Some of these applications want things two ways in terms of updates.
1) I want the latest stuff
2) Don't update my direct binaries that often

There has been the thought of moving the DLL into the GAC and writing another DLL that is simply the wrapper for the DLL in the GAC (which the 3rd party apps would then reference). This allows the business logic (the part that would change frequently) to be updated in the GAC and the wrapper DLL would only need to be updated when new functions were made available.
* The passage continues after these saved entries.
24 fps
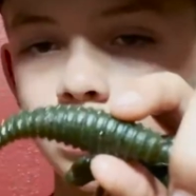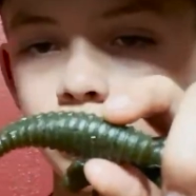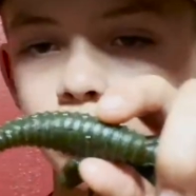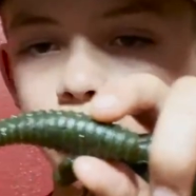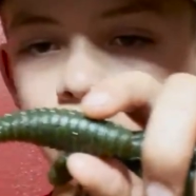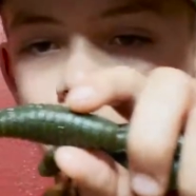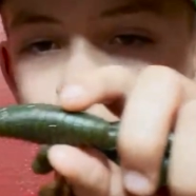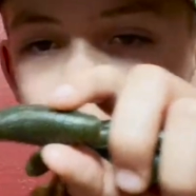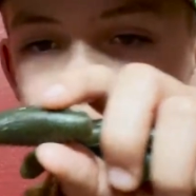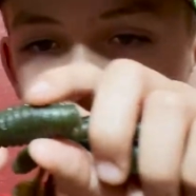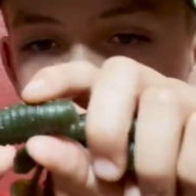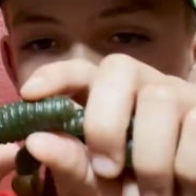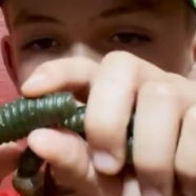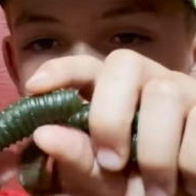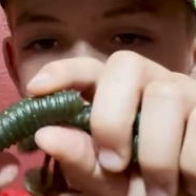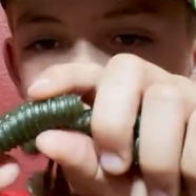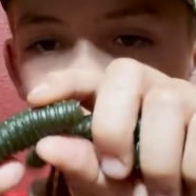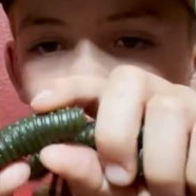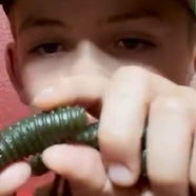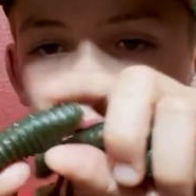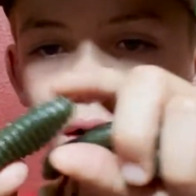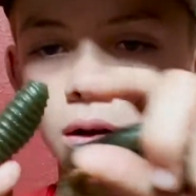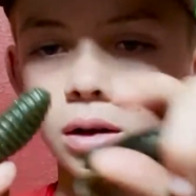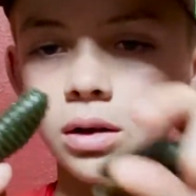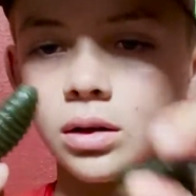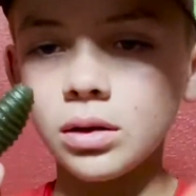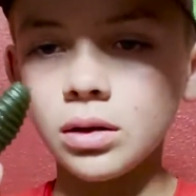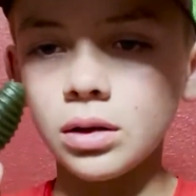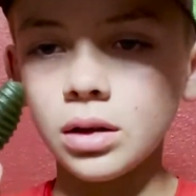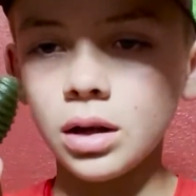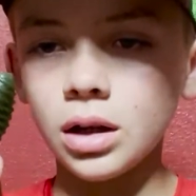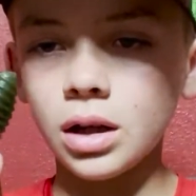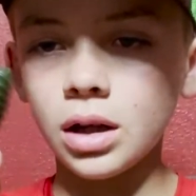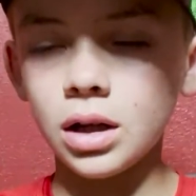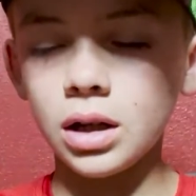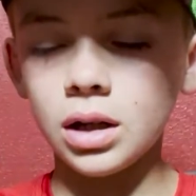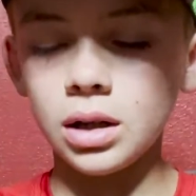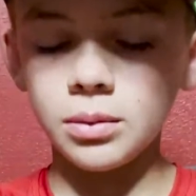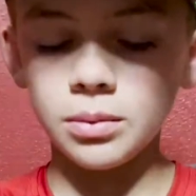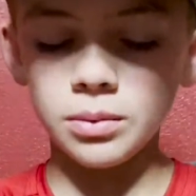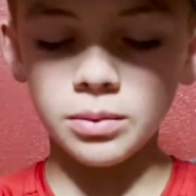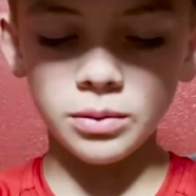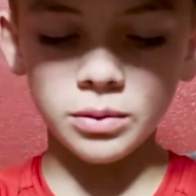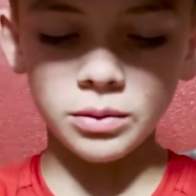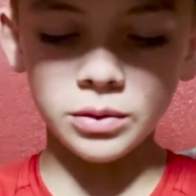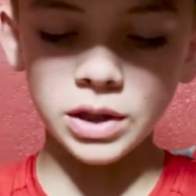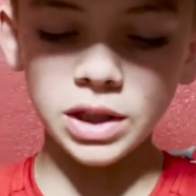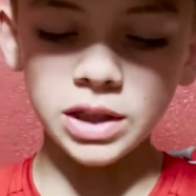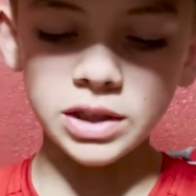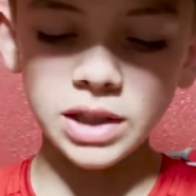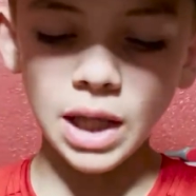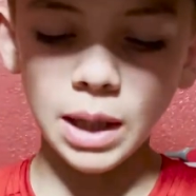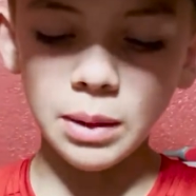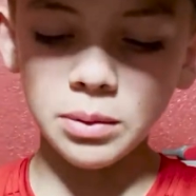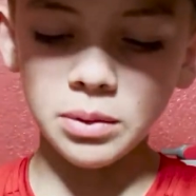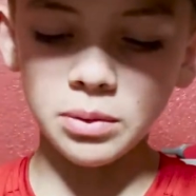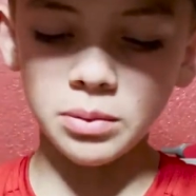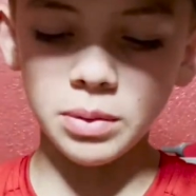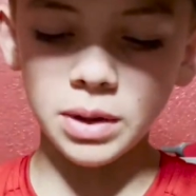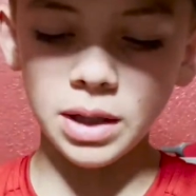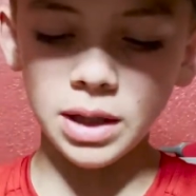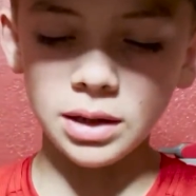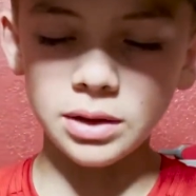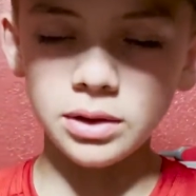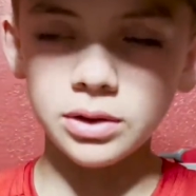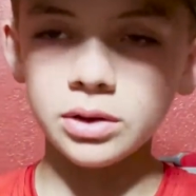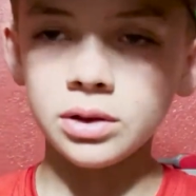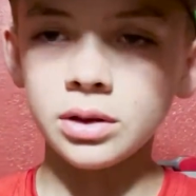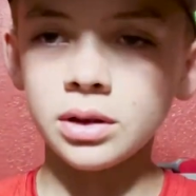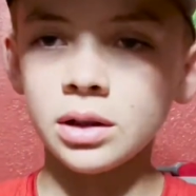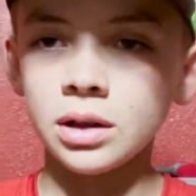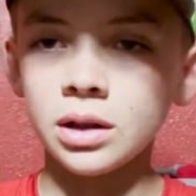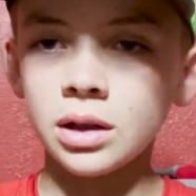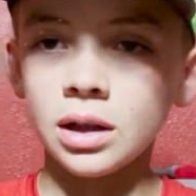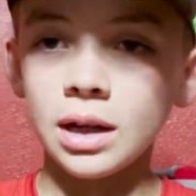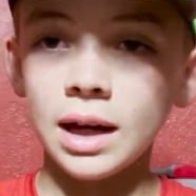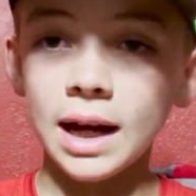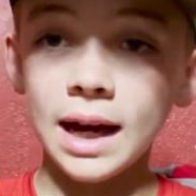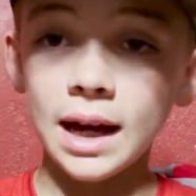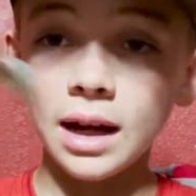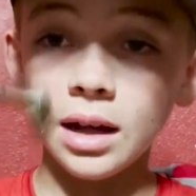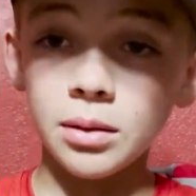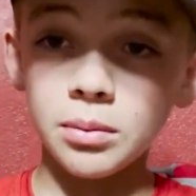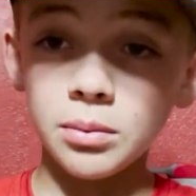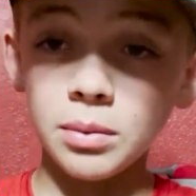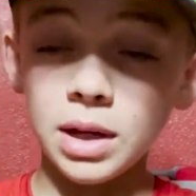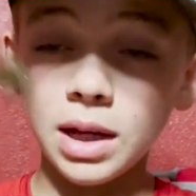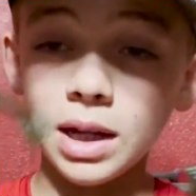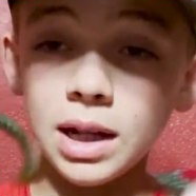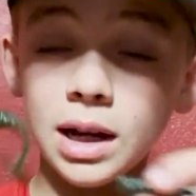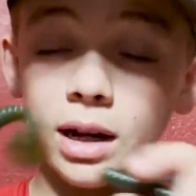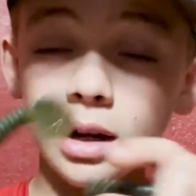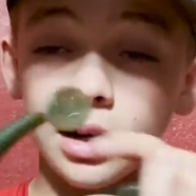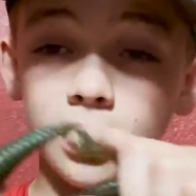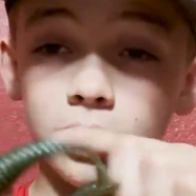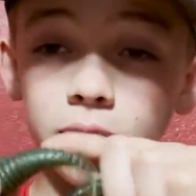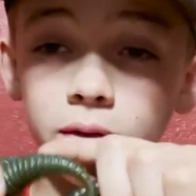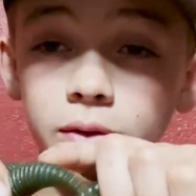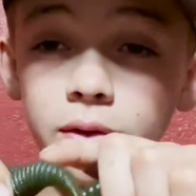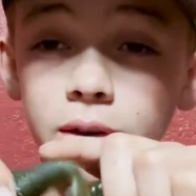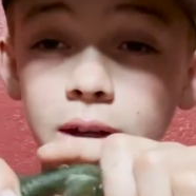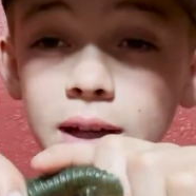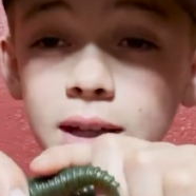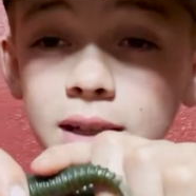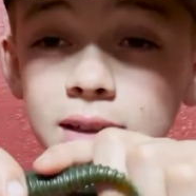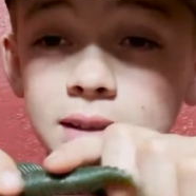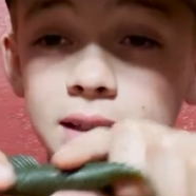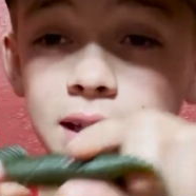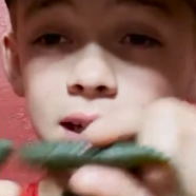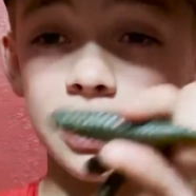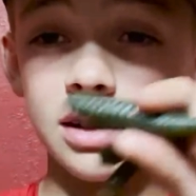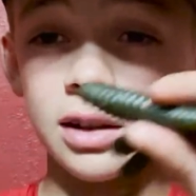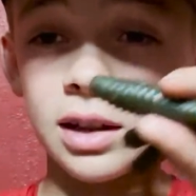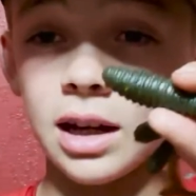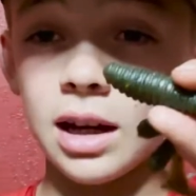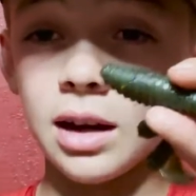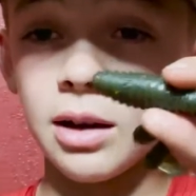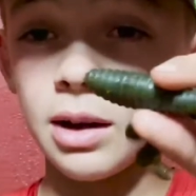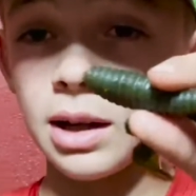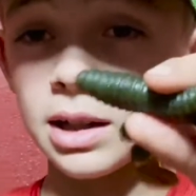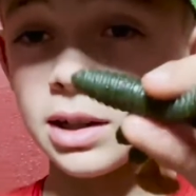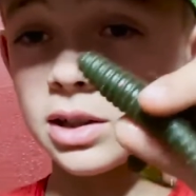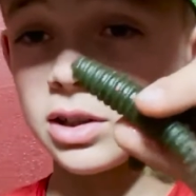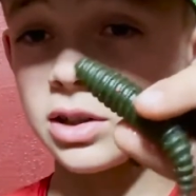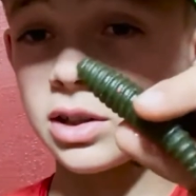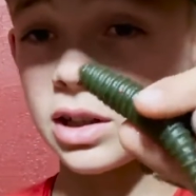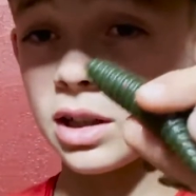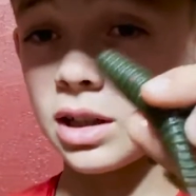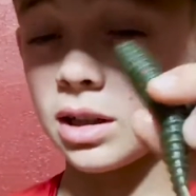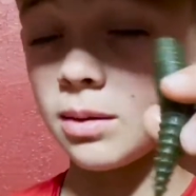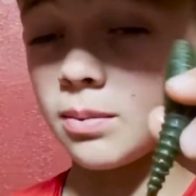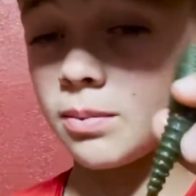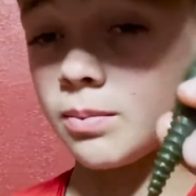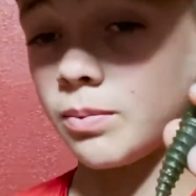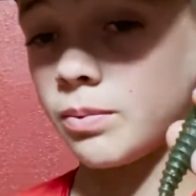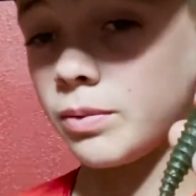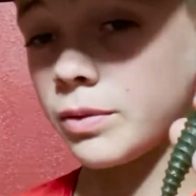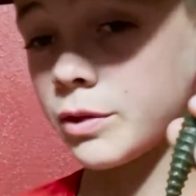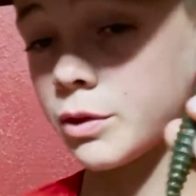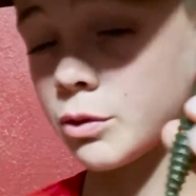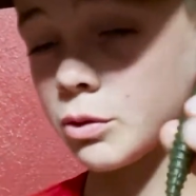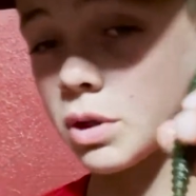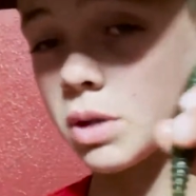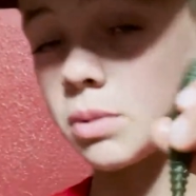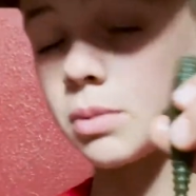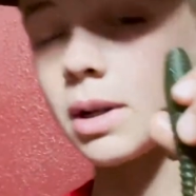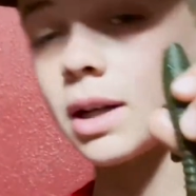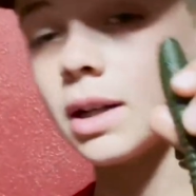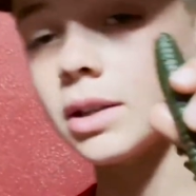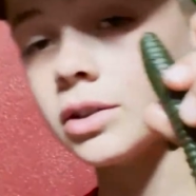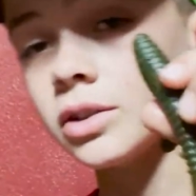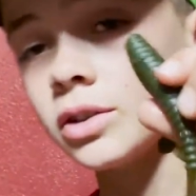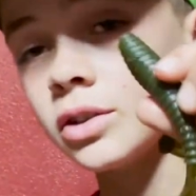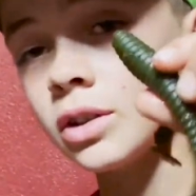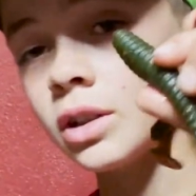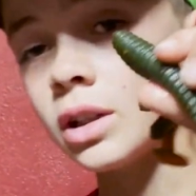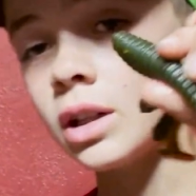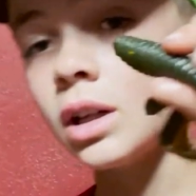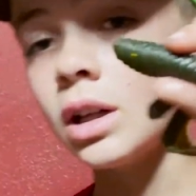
plastisol um, these type of baits uh, made of exactly how I just did them, remelts.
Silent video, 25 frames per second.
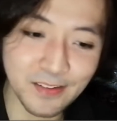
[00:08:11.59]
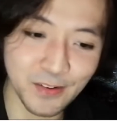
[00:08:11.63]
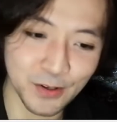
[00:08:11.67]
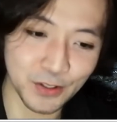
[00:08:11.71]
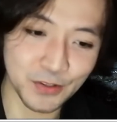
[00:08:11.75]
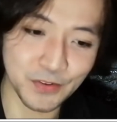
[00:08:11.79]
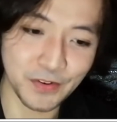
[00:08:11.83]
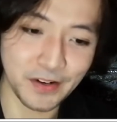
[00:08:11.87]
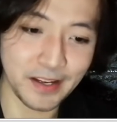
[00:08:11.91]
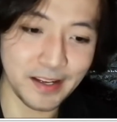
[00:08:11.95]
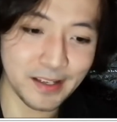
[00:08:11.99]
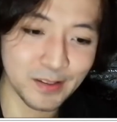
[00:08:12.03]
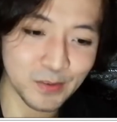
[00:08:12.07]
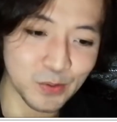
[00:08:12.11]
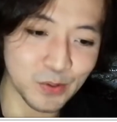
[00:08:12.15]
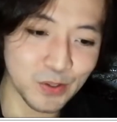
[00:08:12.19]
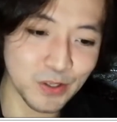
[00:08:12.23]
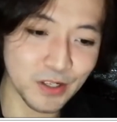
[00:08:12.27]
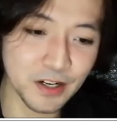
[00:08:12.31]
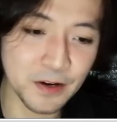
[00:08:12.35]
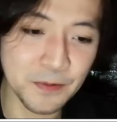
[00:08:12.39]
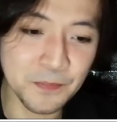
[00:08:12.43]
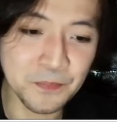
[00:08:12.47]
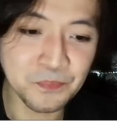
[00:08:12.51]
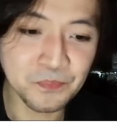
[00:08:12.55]
or
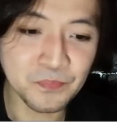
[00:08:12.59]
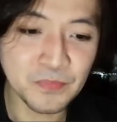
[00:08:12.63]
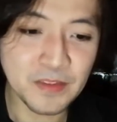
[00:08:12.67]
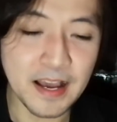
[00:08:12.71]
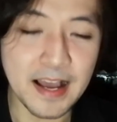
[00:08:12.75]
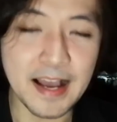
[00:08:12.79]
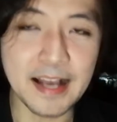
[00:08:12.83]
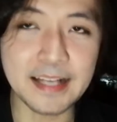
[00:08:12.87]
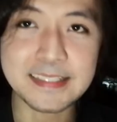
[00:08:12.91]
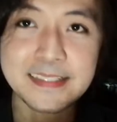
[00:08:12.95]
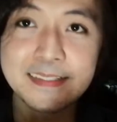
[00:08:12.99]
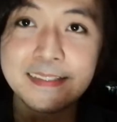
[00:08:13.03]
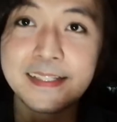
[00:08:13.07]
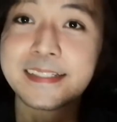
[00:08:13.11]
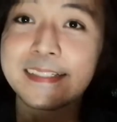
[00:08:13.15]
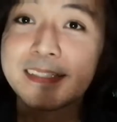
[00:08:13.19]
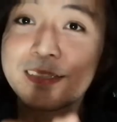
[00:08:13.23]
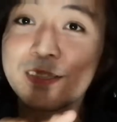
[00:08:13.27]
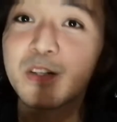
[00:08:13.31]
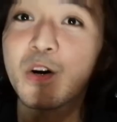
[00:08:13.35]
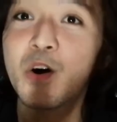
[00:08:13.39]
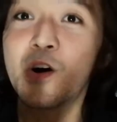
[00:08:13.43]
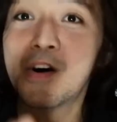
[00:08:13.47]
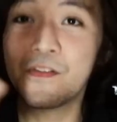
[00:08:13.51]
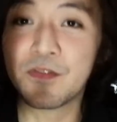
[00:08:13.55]
creator as
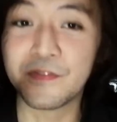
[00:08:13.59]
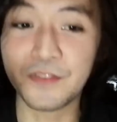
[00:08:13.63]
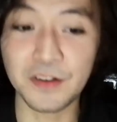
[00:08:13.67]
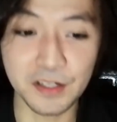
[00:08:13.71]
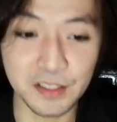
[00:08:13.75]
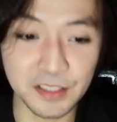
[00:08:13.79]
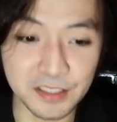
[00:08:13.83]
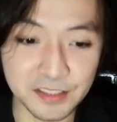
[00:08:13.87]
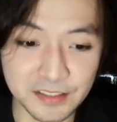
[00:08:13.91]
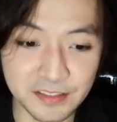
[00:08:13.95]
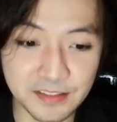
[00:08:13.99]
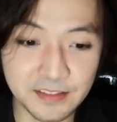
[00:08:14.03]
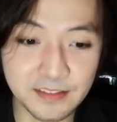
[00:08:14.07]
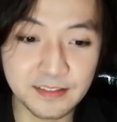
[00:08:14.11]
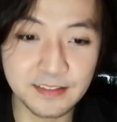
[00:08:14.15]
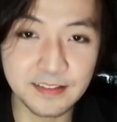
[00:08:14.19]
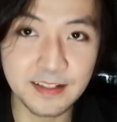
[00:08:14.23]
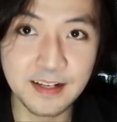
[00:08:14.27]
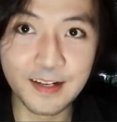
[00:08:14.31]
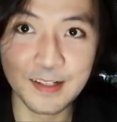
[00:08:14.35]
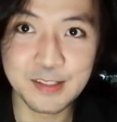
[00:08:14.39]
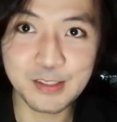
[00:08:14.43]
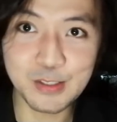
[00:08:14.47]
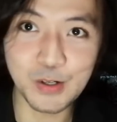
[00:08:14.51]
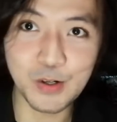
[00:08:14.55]
discovered.
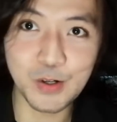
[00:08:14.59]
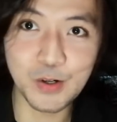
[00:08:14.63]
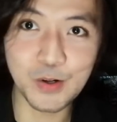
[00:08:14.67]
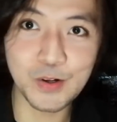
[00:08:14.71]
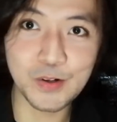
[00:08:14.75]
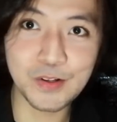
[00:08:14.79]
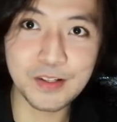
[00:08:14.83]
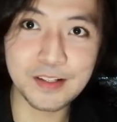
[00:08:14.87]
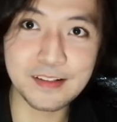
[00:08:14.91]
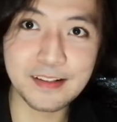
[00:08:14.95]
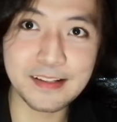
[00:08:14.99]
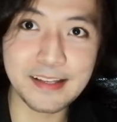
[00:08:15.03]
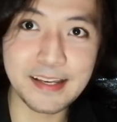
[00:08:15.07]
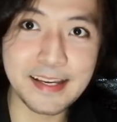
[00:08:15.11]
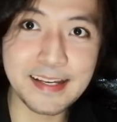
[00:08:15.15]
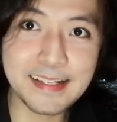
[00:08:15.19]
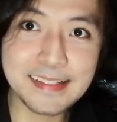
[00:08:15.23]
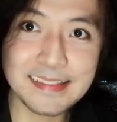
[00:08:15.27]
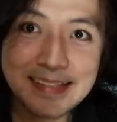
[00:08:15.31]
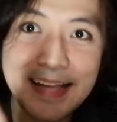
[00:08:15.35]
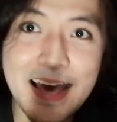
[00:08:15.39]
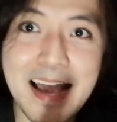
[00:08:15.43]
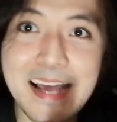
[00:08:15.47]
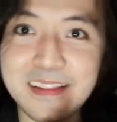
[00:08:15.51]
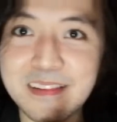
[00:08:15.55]
So
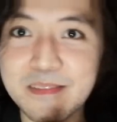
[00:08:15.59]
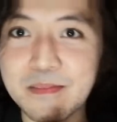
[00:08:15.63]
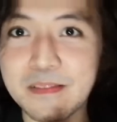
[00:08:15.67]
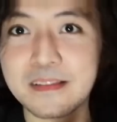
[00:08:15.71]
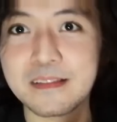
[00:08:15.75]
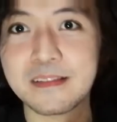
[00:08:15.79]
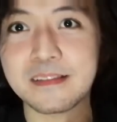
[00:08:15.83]
in that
The GAC is intended to keep versioned DLLs. So the wrapper DLL would have a reference to a specific version of the API DLL. How difficult is it to update the GAC DLL so that the references to it don't break but the binary contents differs?

Is this as simple as not changing GAC DLL versions when updating?

Thanks.

Best Answer

How difficult is it to update the GAC DLL so that the references to it don't break but the binary contents differs?

You can't do it directly. You can only put signed DLLs into the GAC. When you build your app against a signed DLL, the compiler takes a hash of the contents of the DLL and puts it in the app. When the .NET runtime loads the app, it checks this hash against the real copy of the DLL. If this DLL doesn't match the one you built with, .NET throws an exception.

The way to work around this is to:

  1. Put in place a version numbering scheme for your GAC DLL. This can be as straightforward as always incrementing the version number when you do a build.
  2. In your app.config, add a <bindingRedirect> element

In effect a binding redirect says, "if you're looking for a DLL with version numbers in the range 1.x to 1.y, look at version 1.z instead".

Edit: There are ways round the .NET strong name integrity check, but I recommend designing your application around the standard strong name mechanism before trying to circumvent it.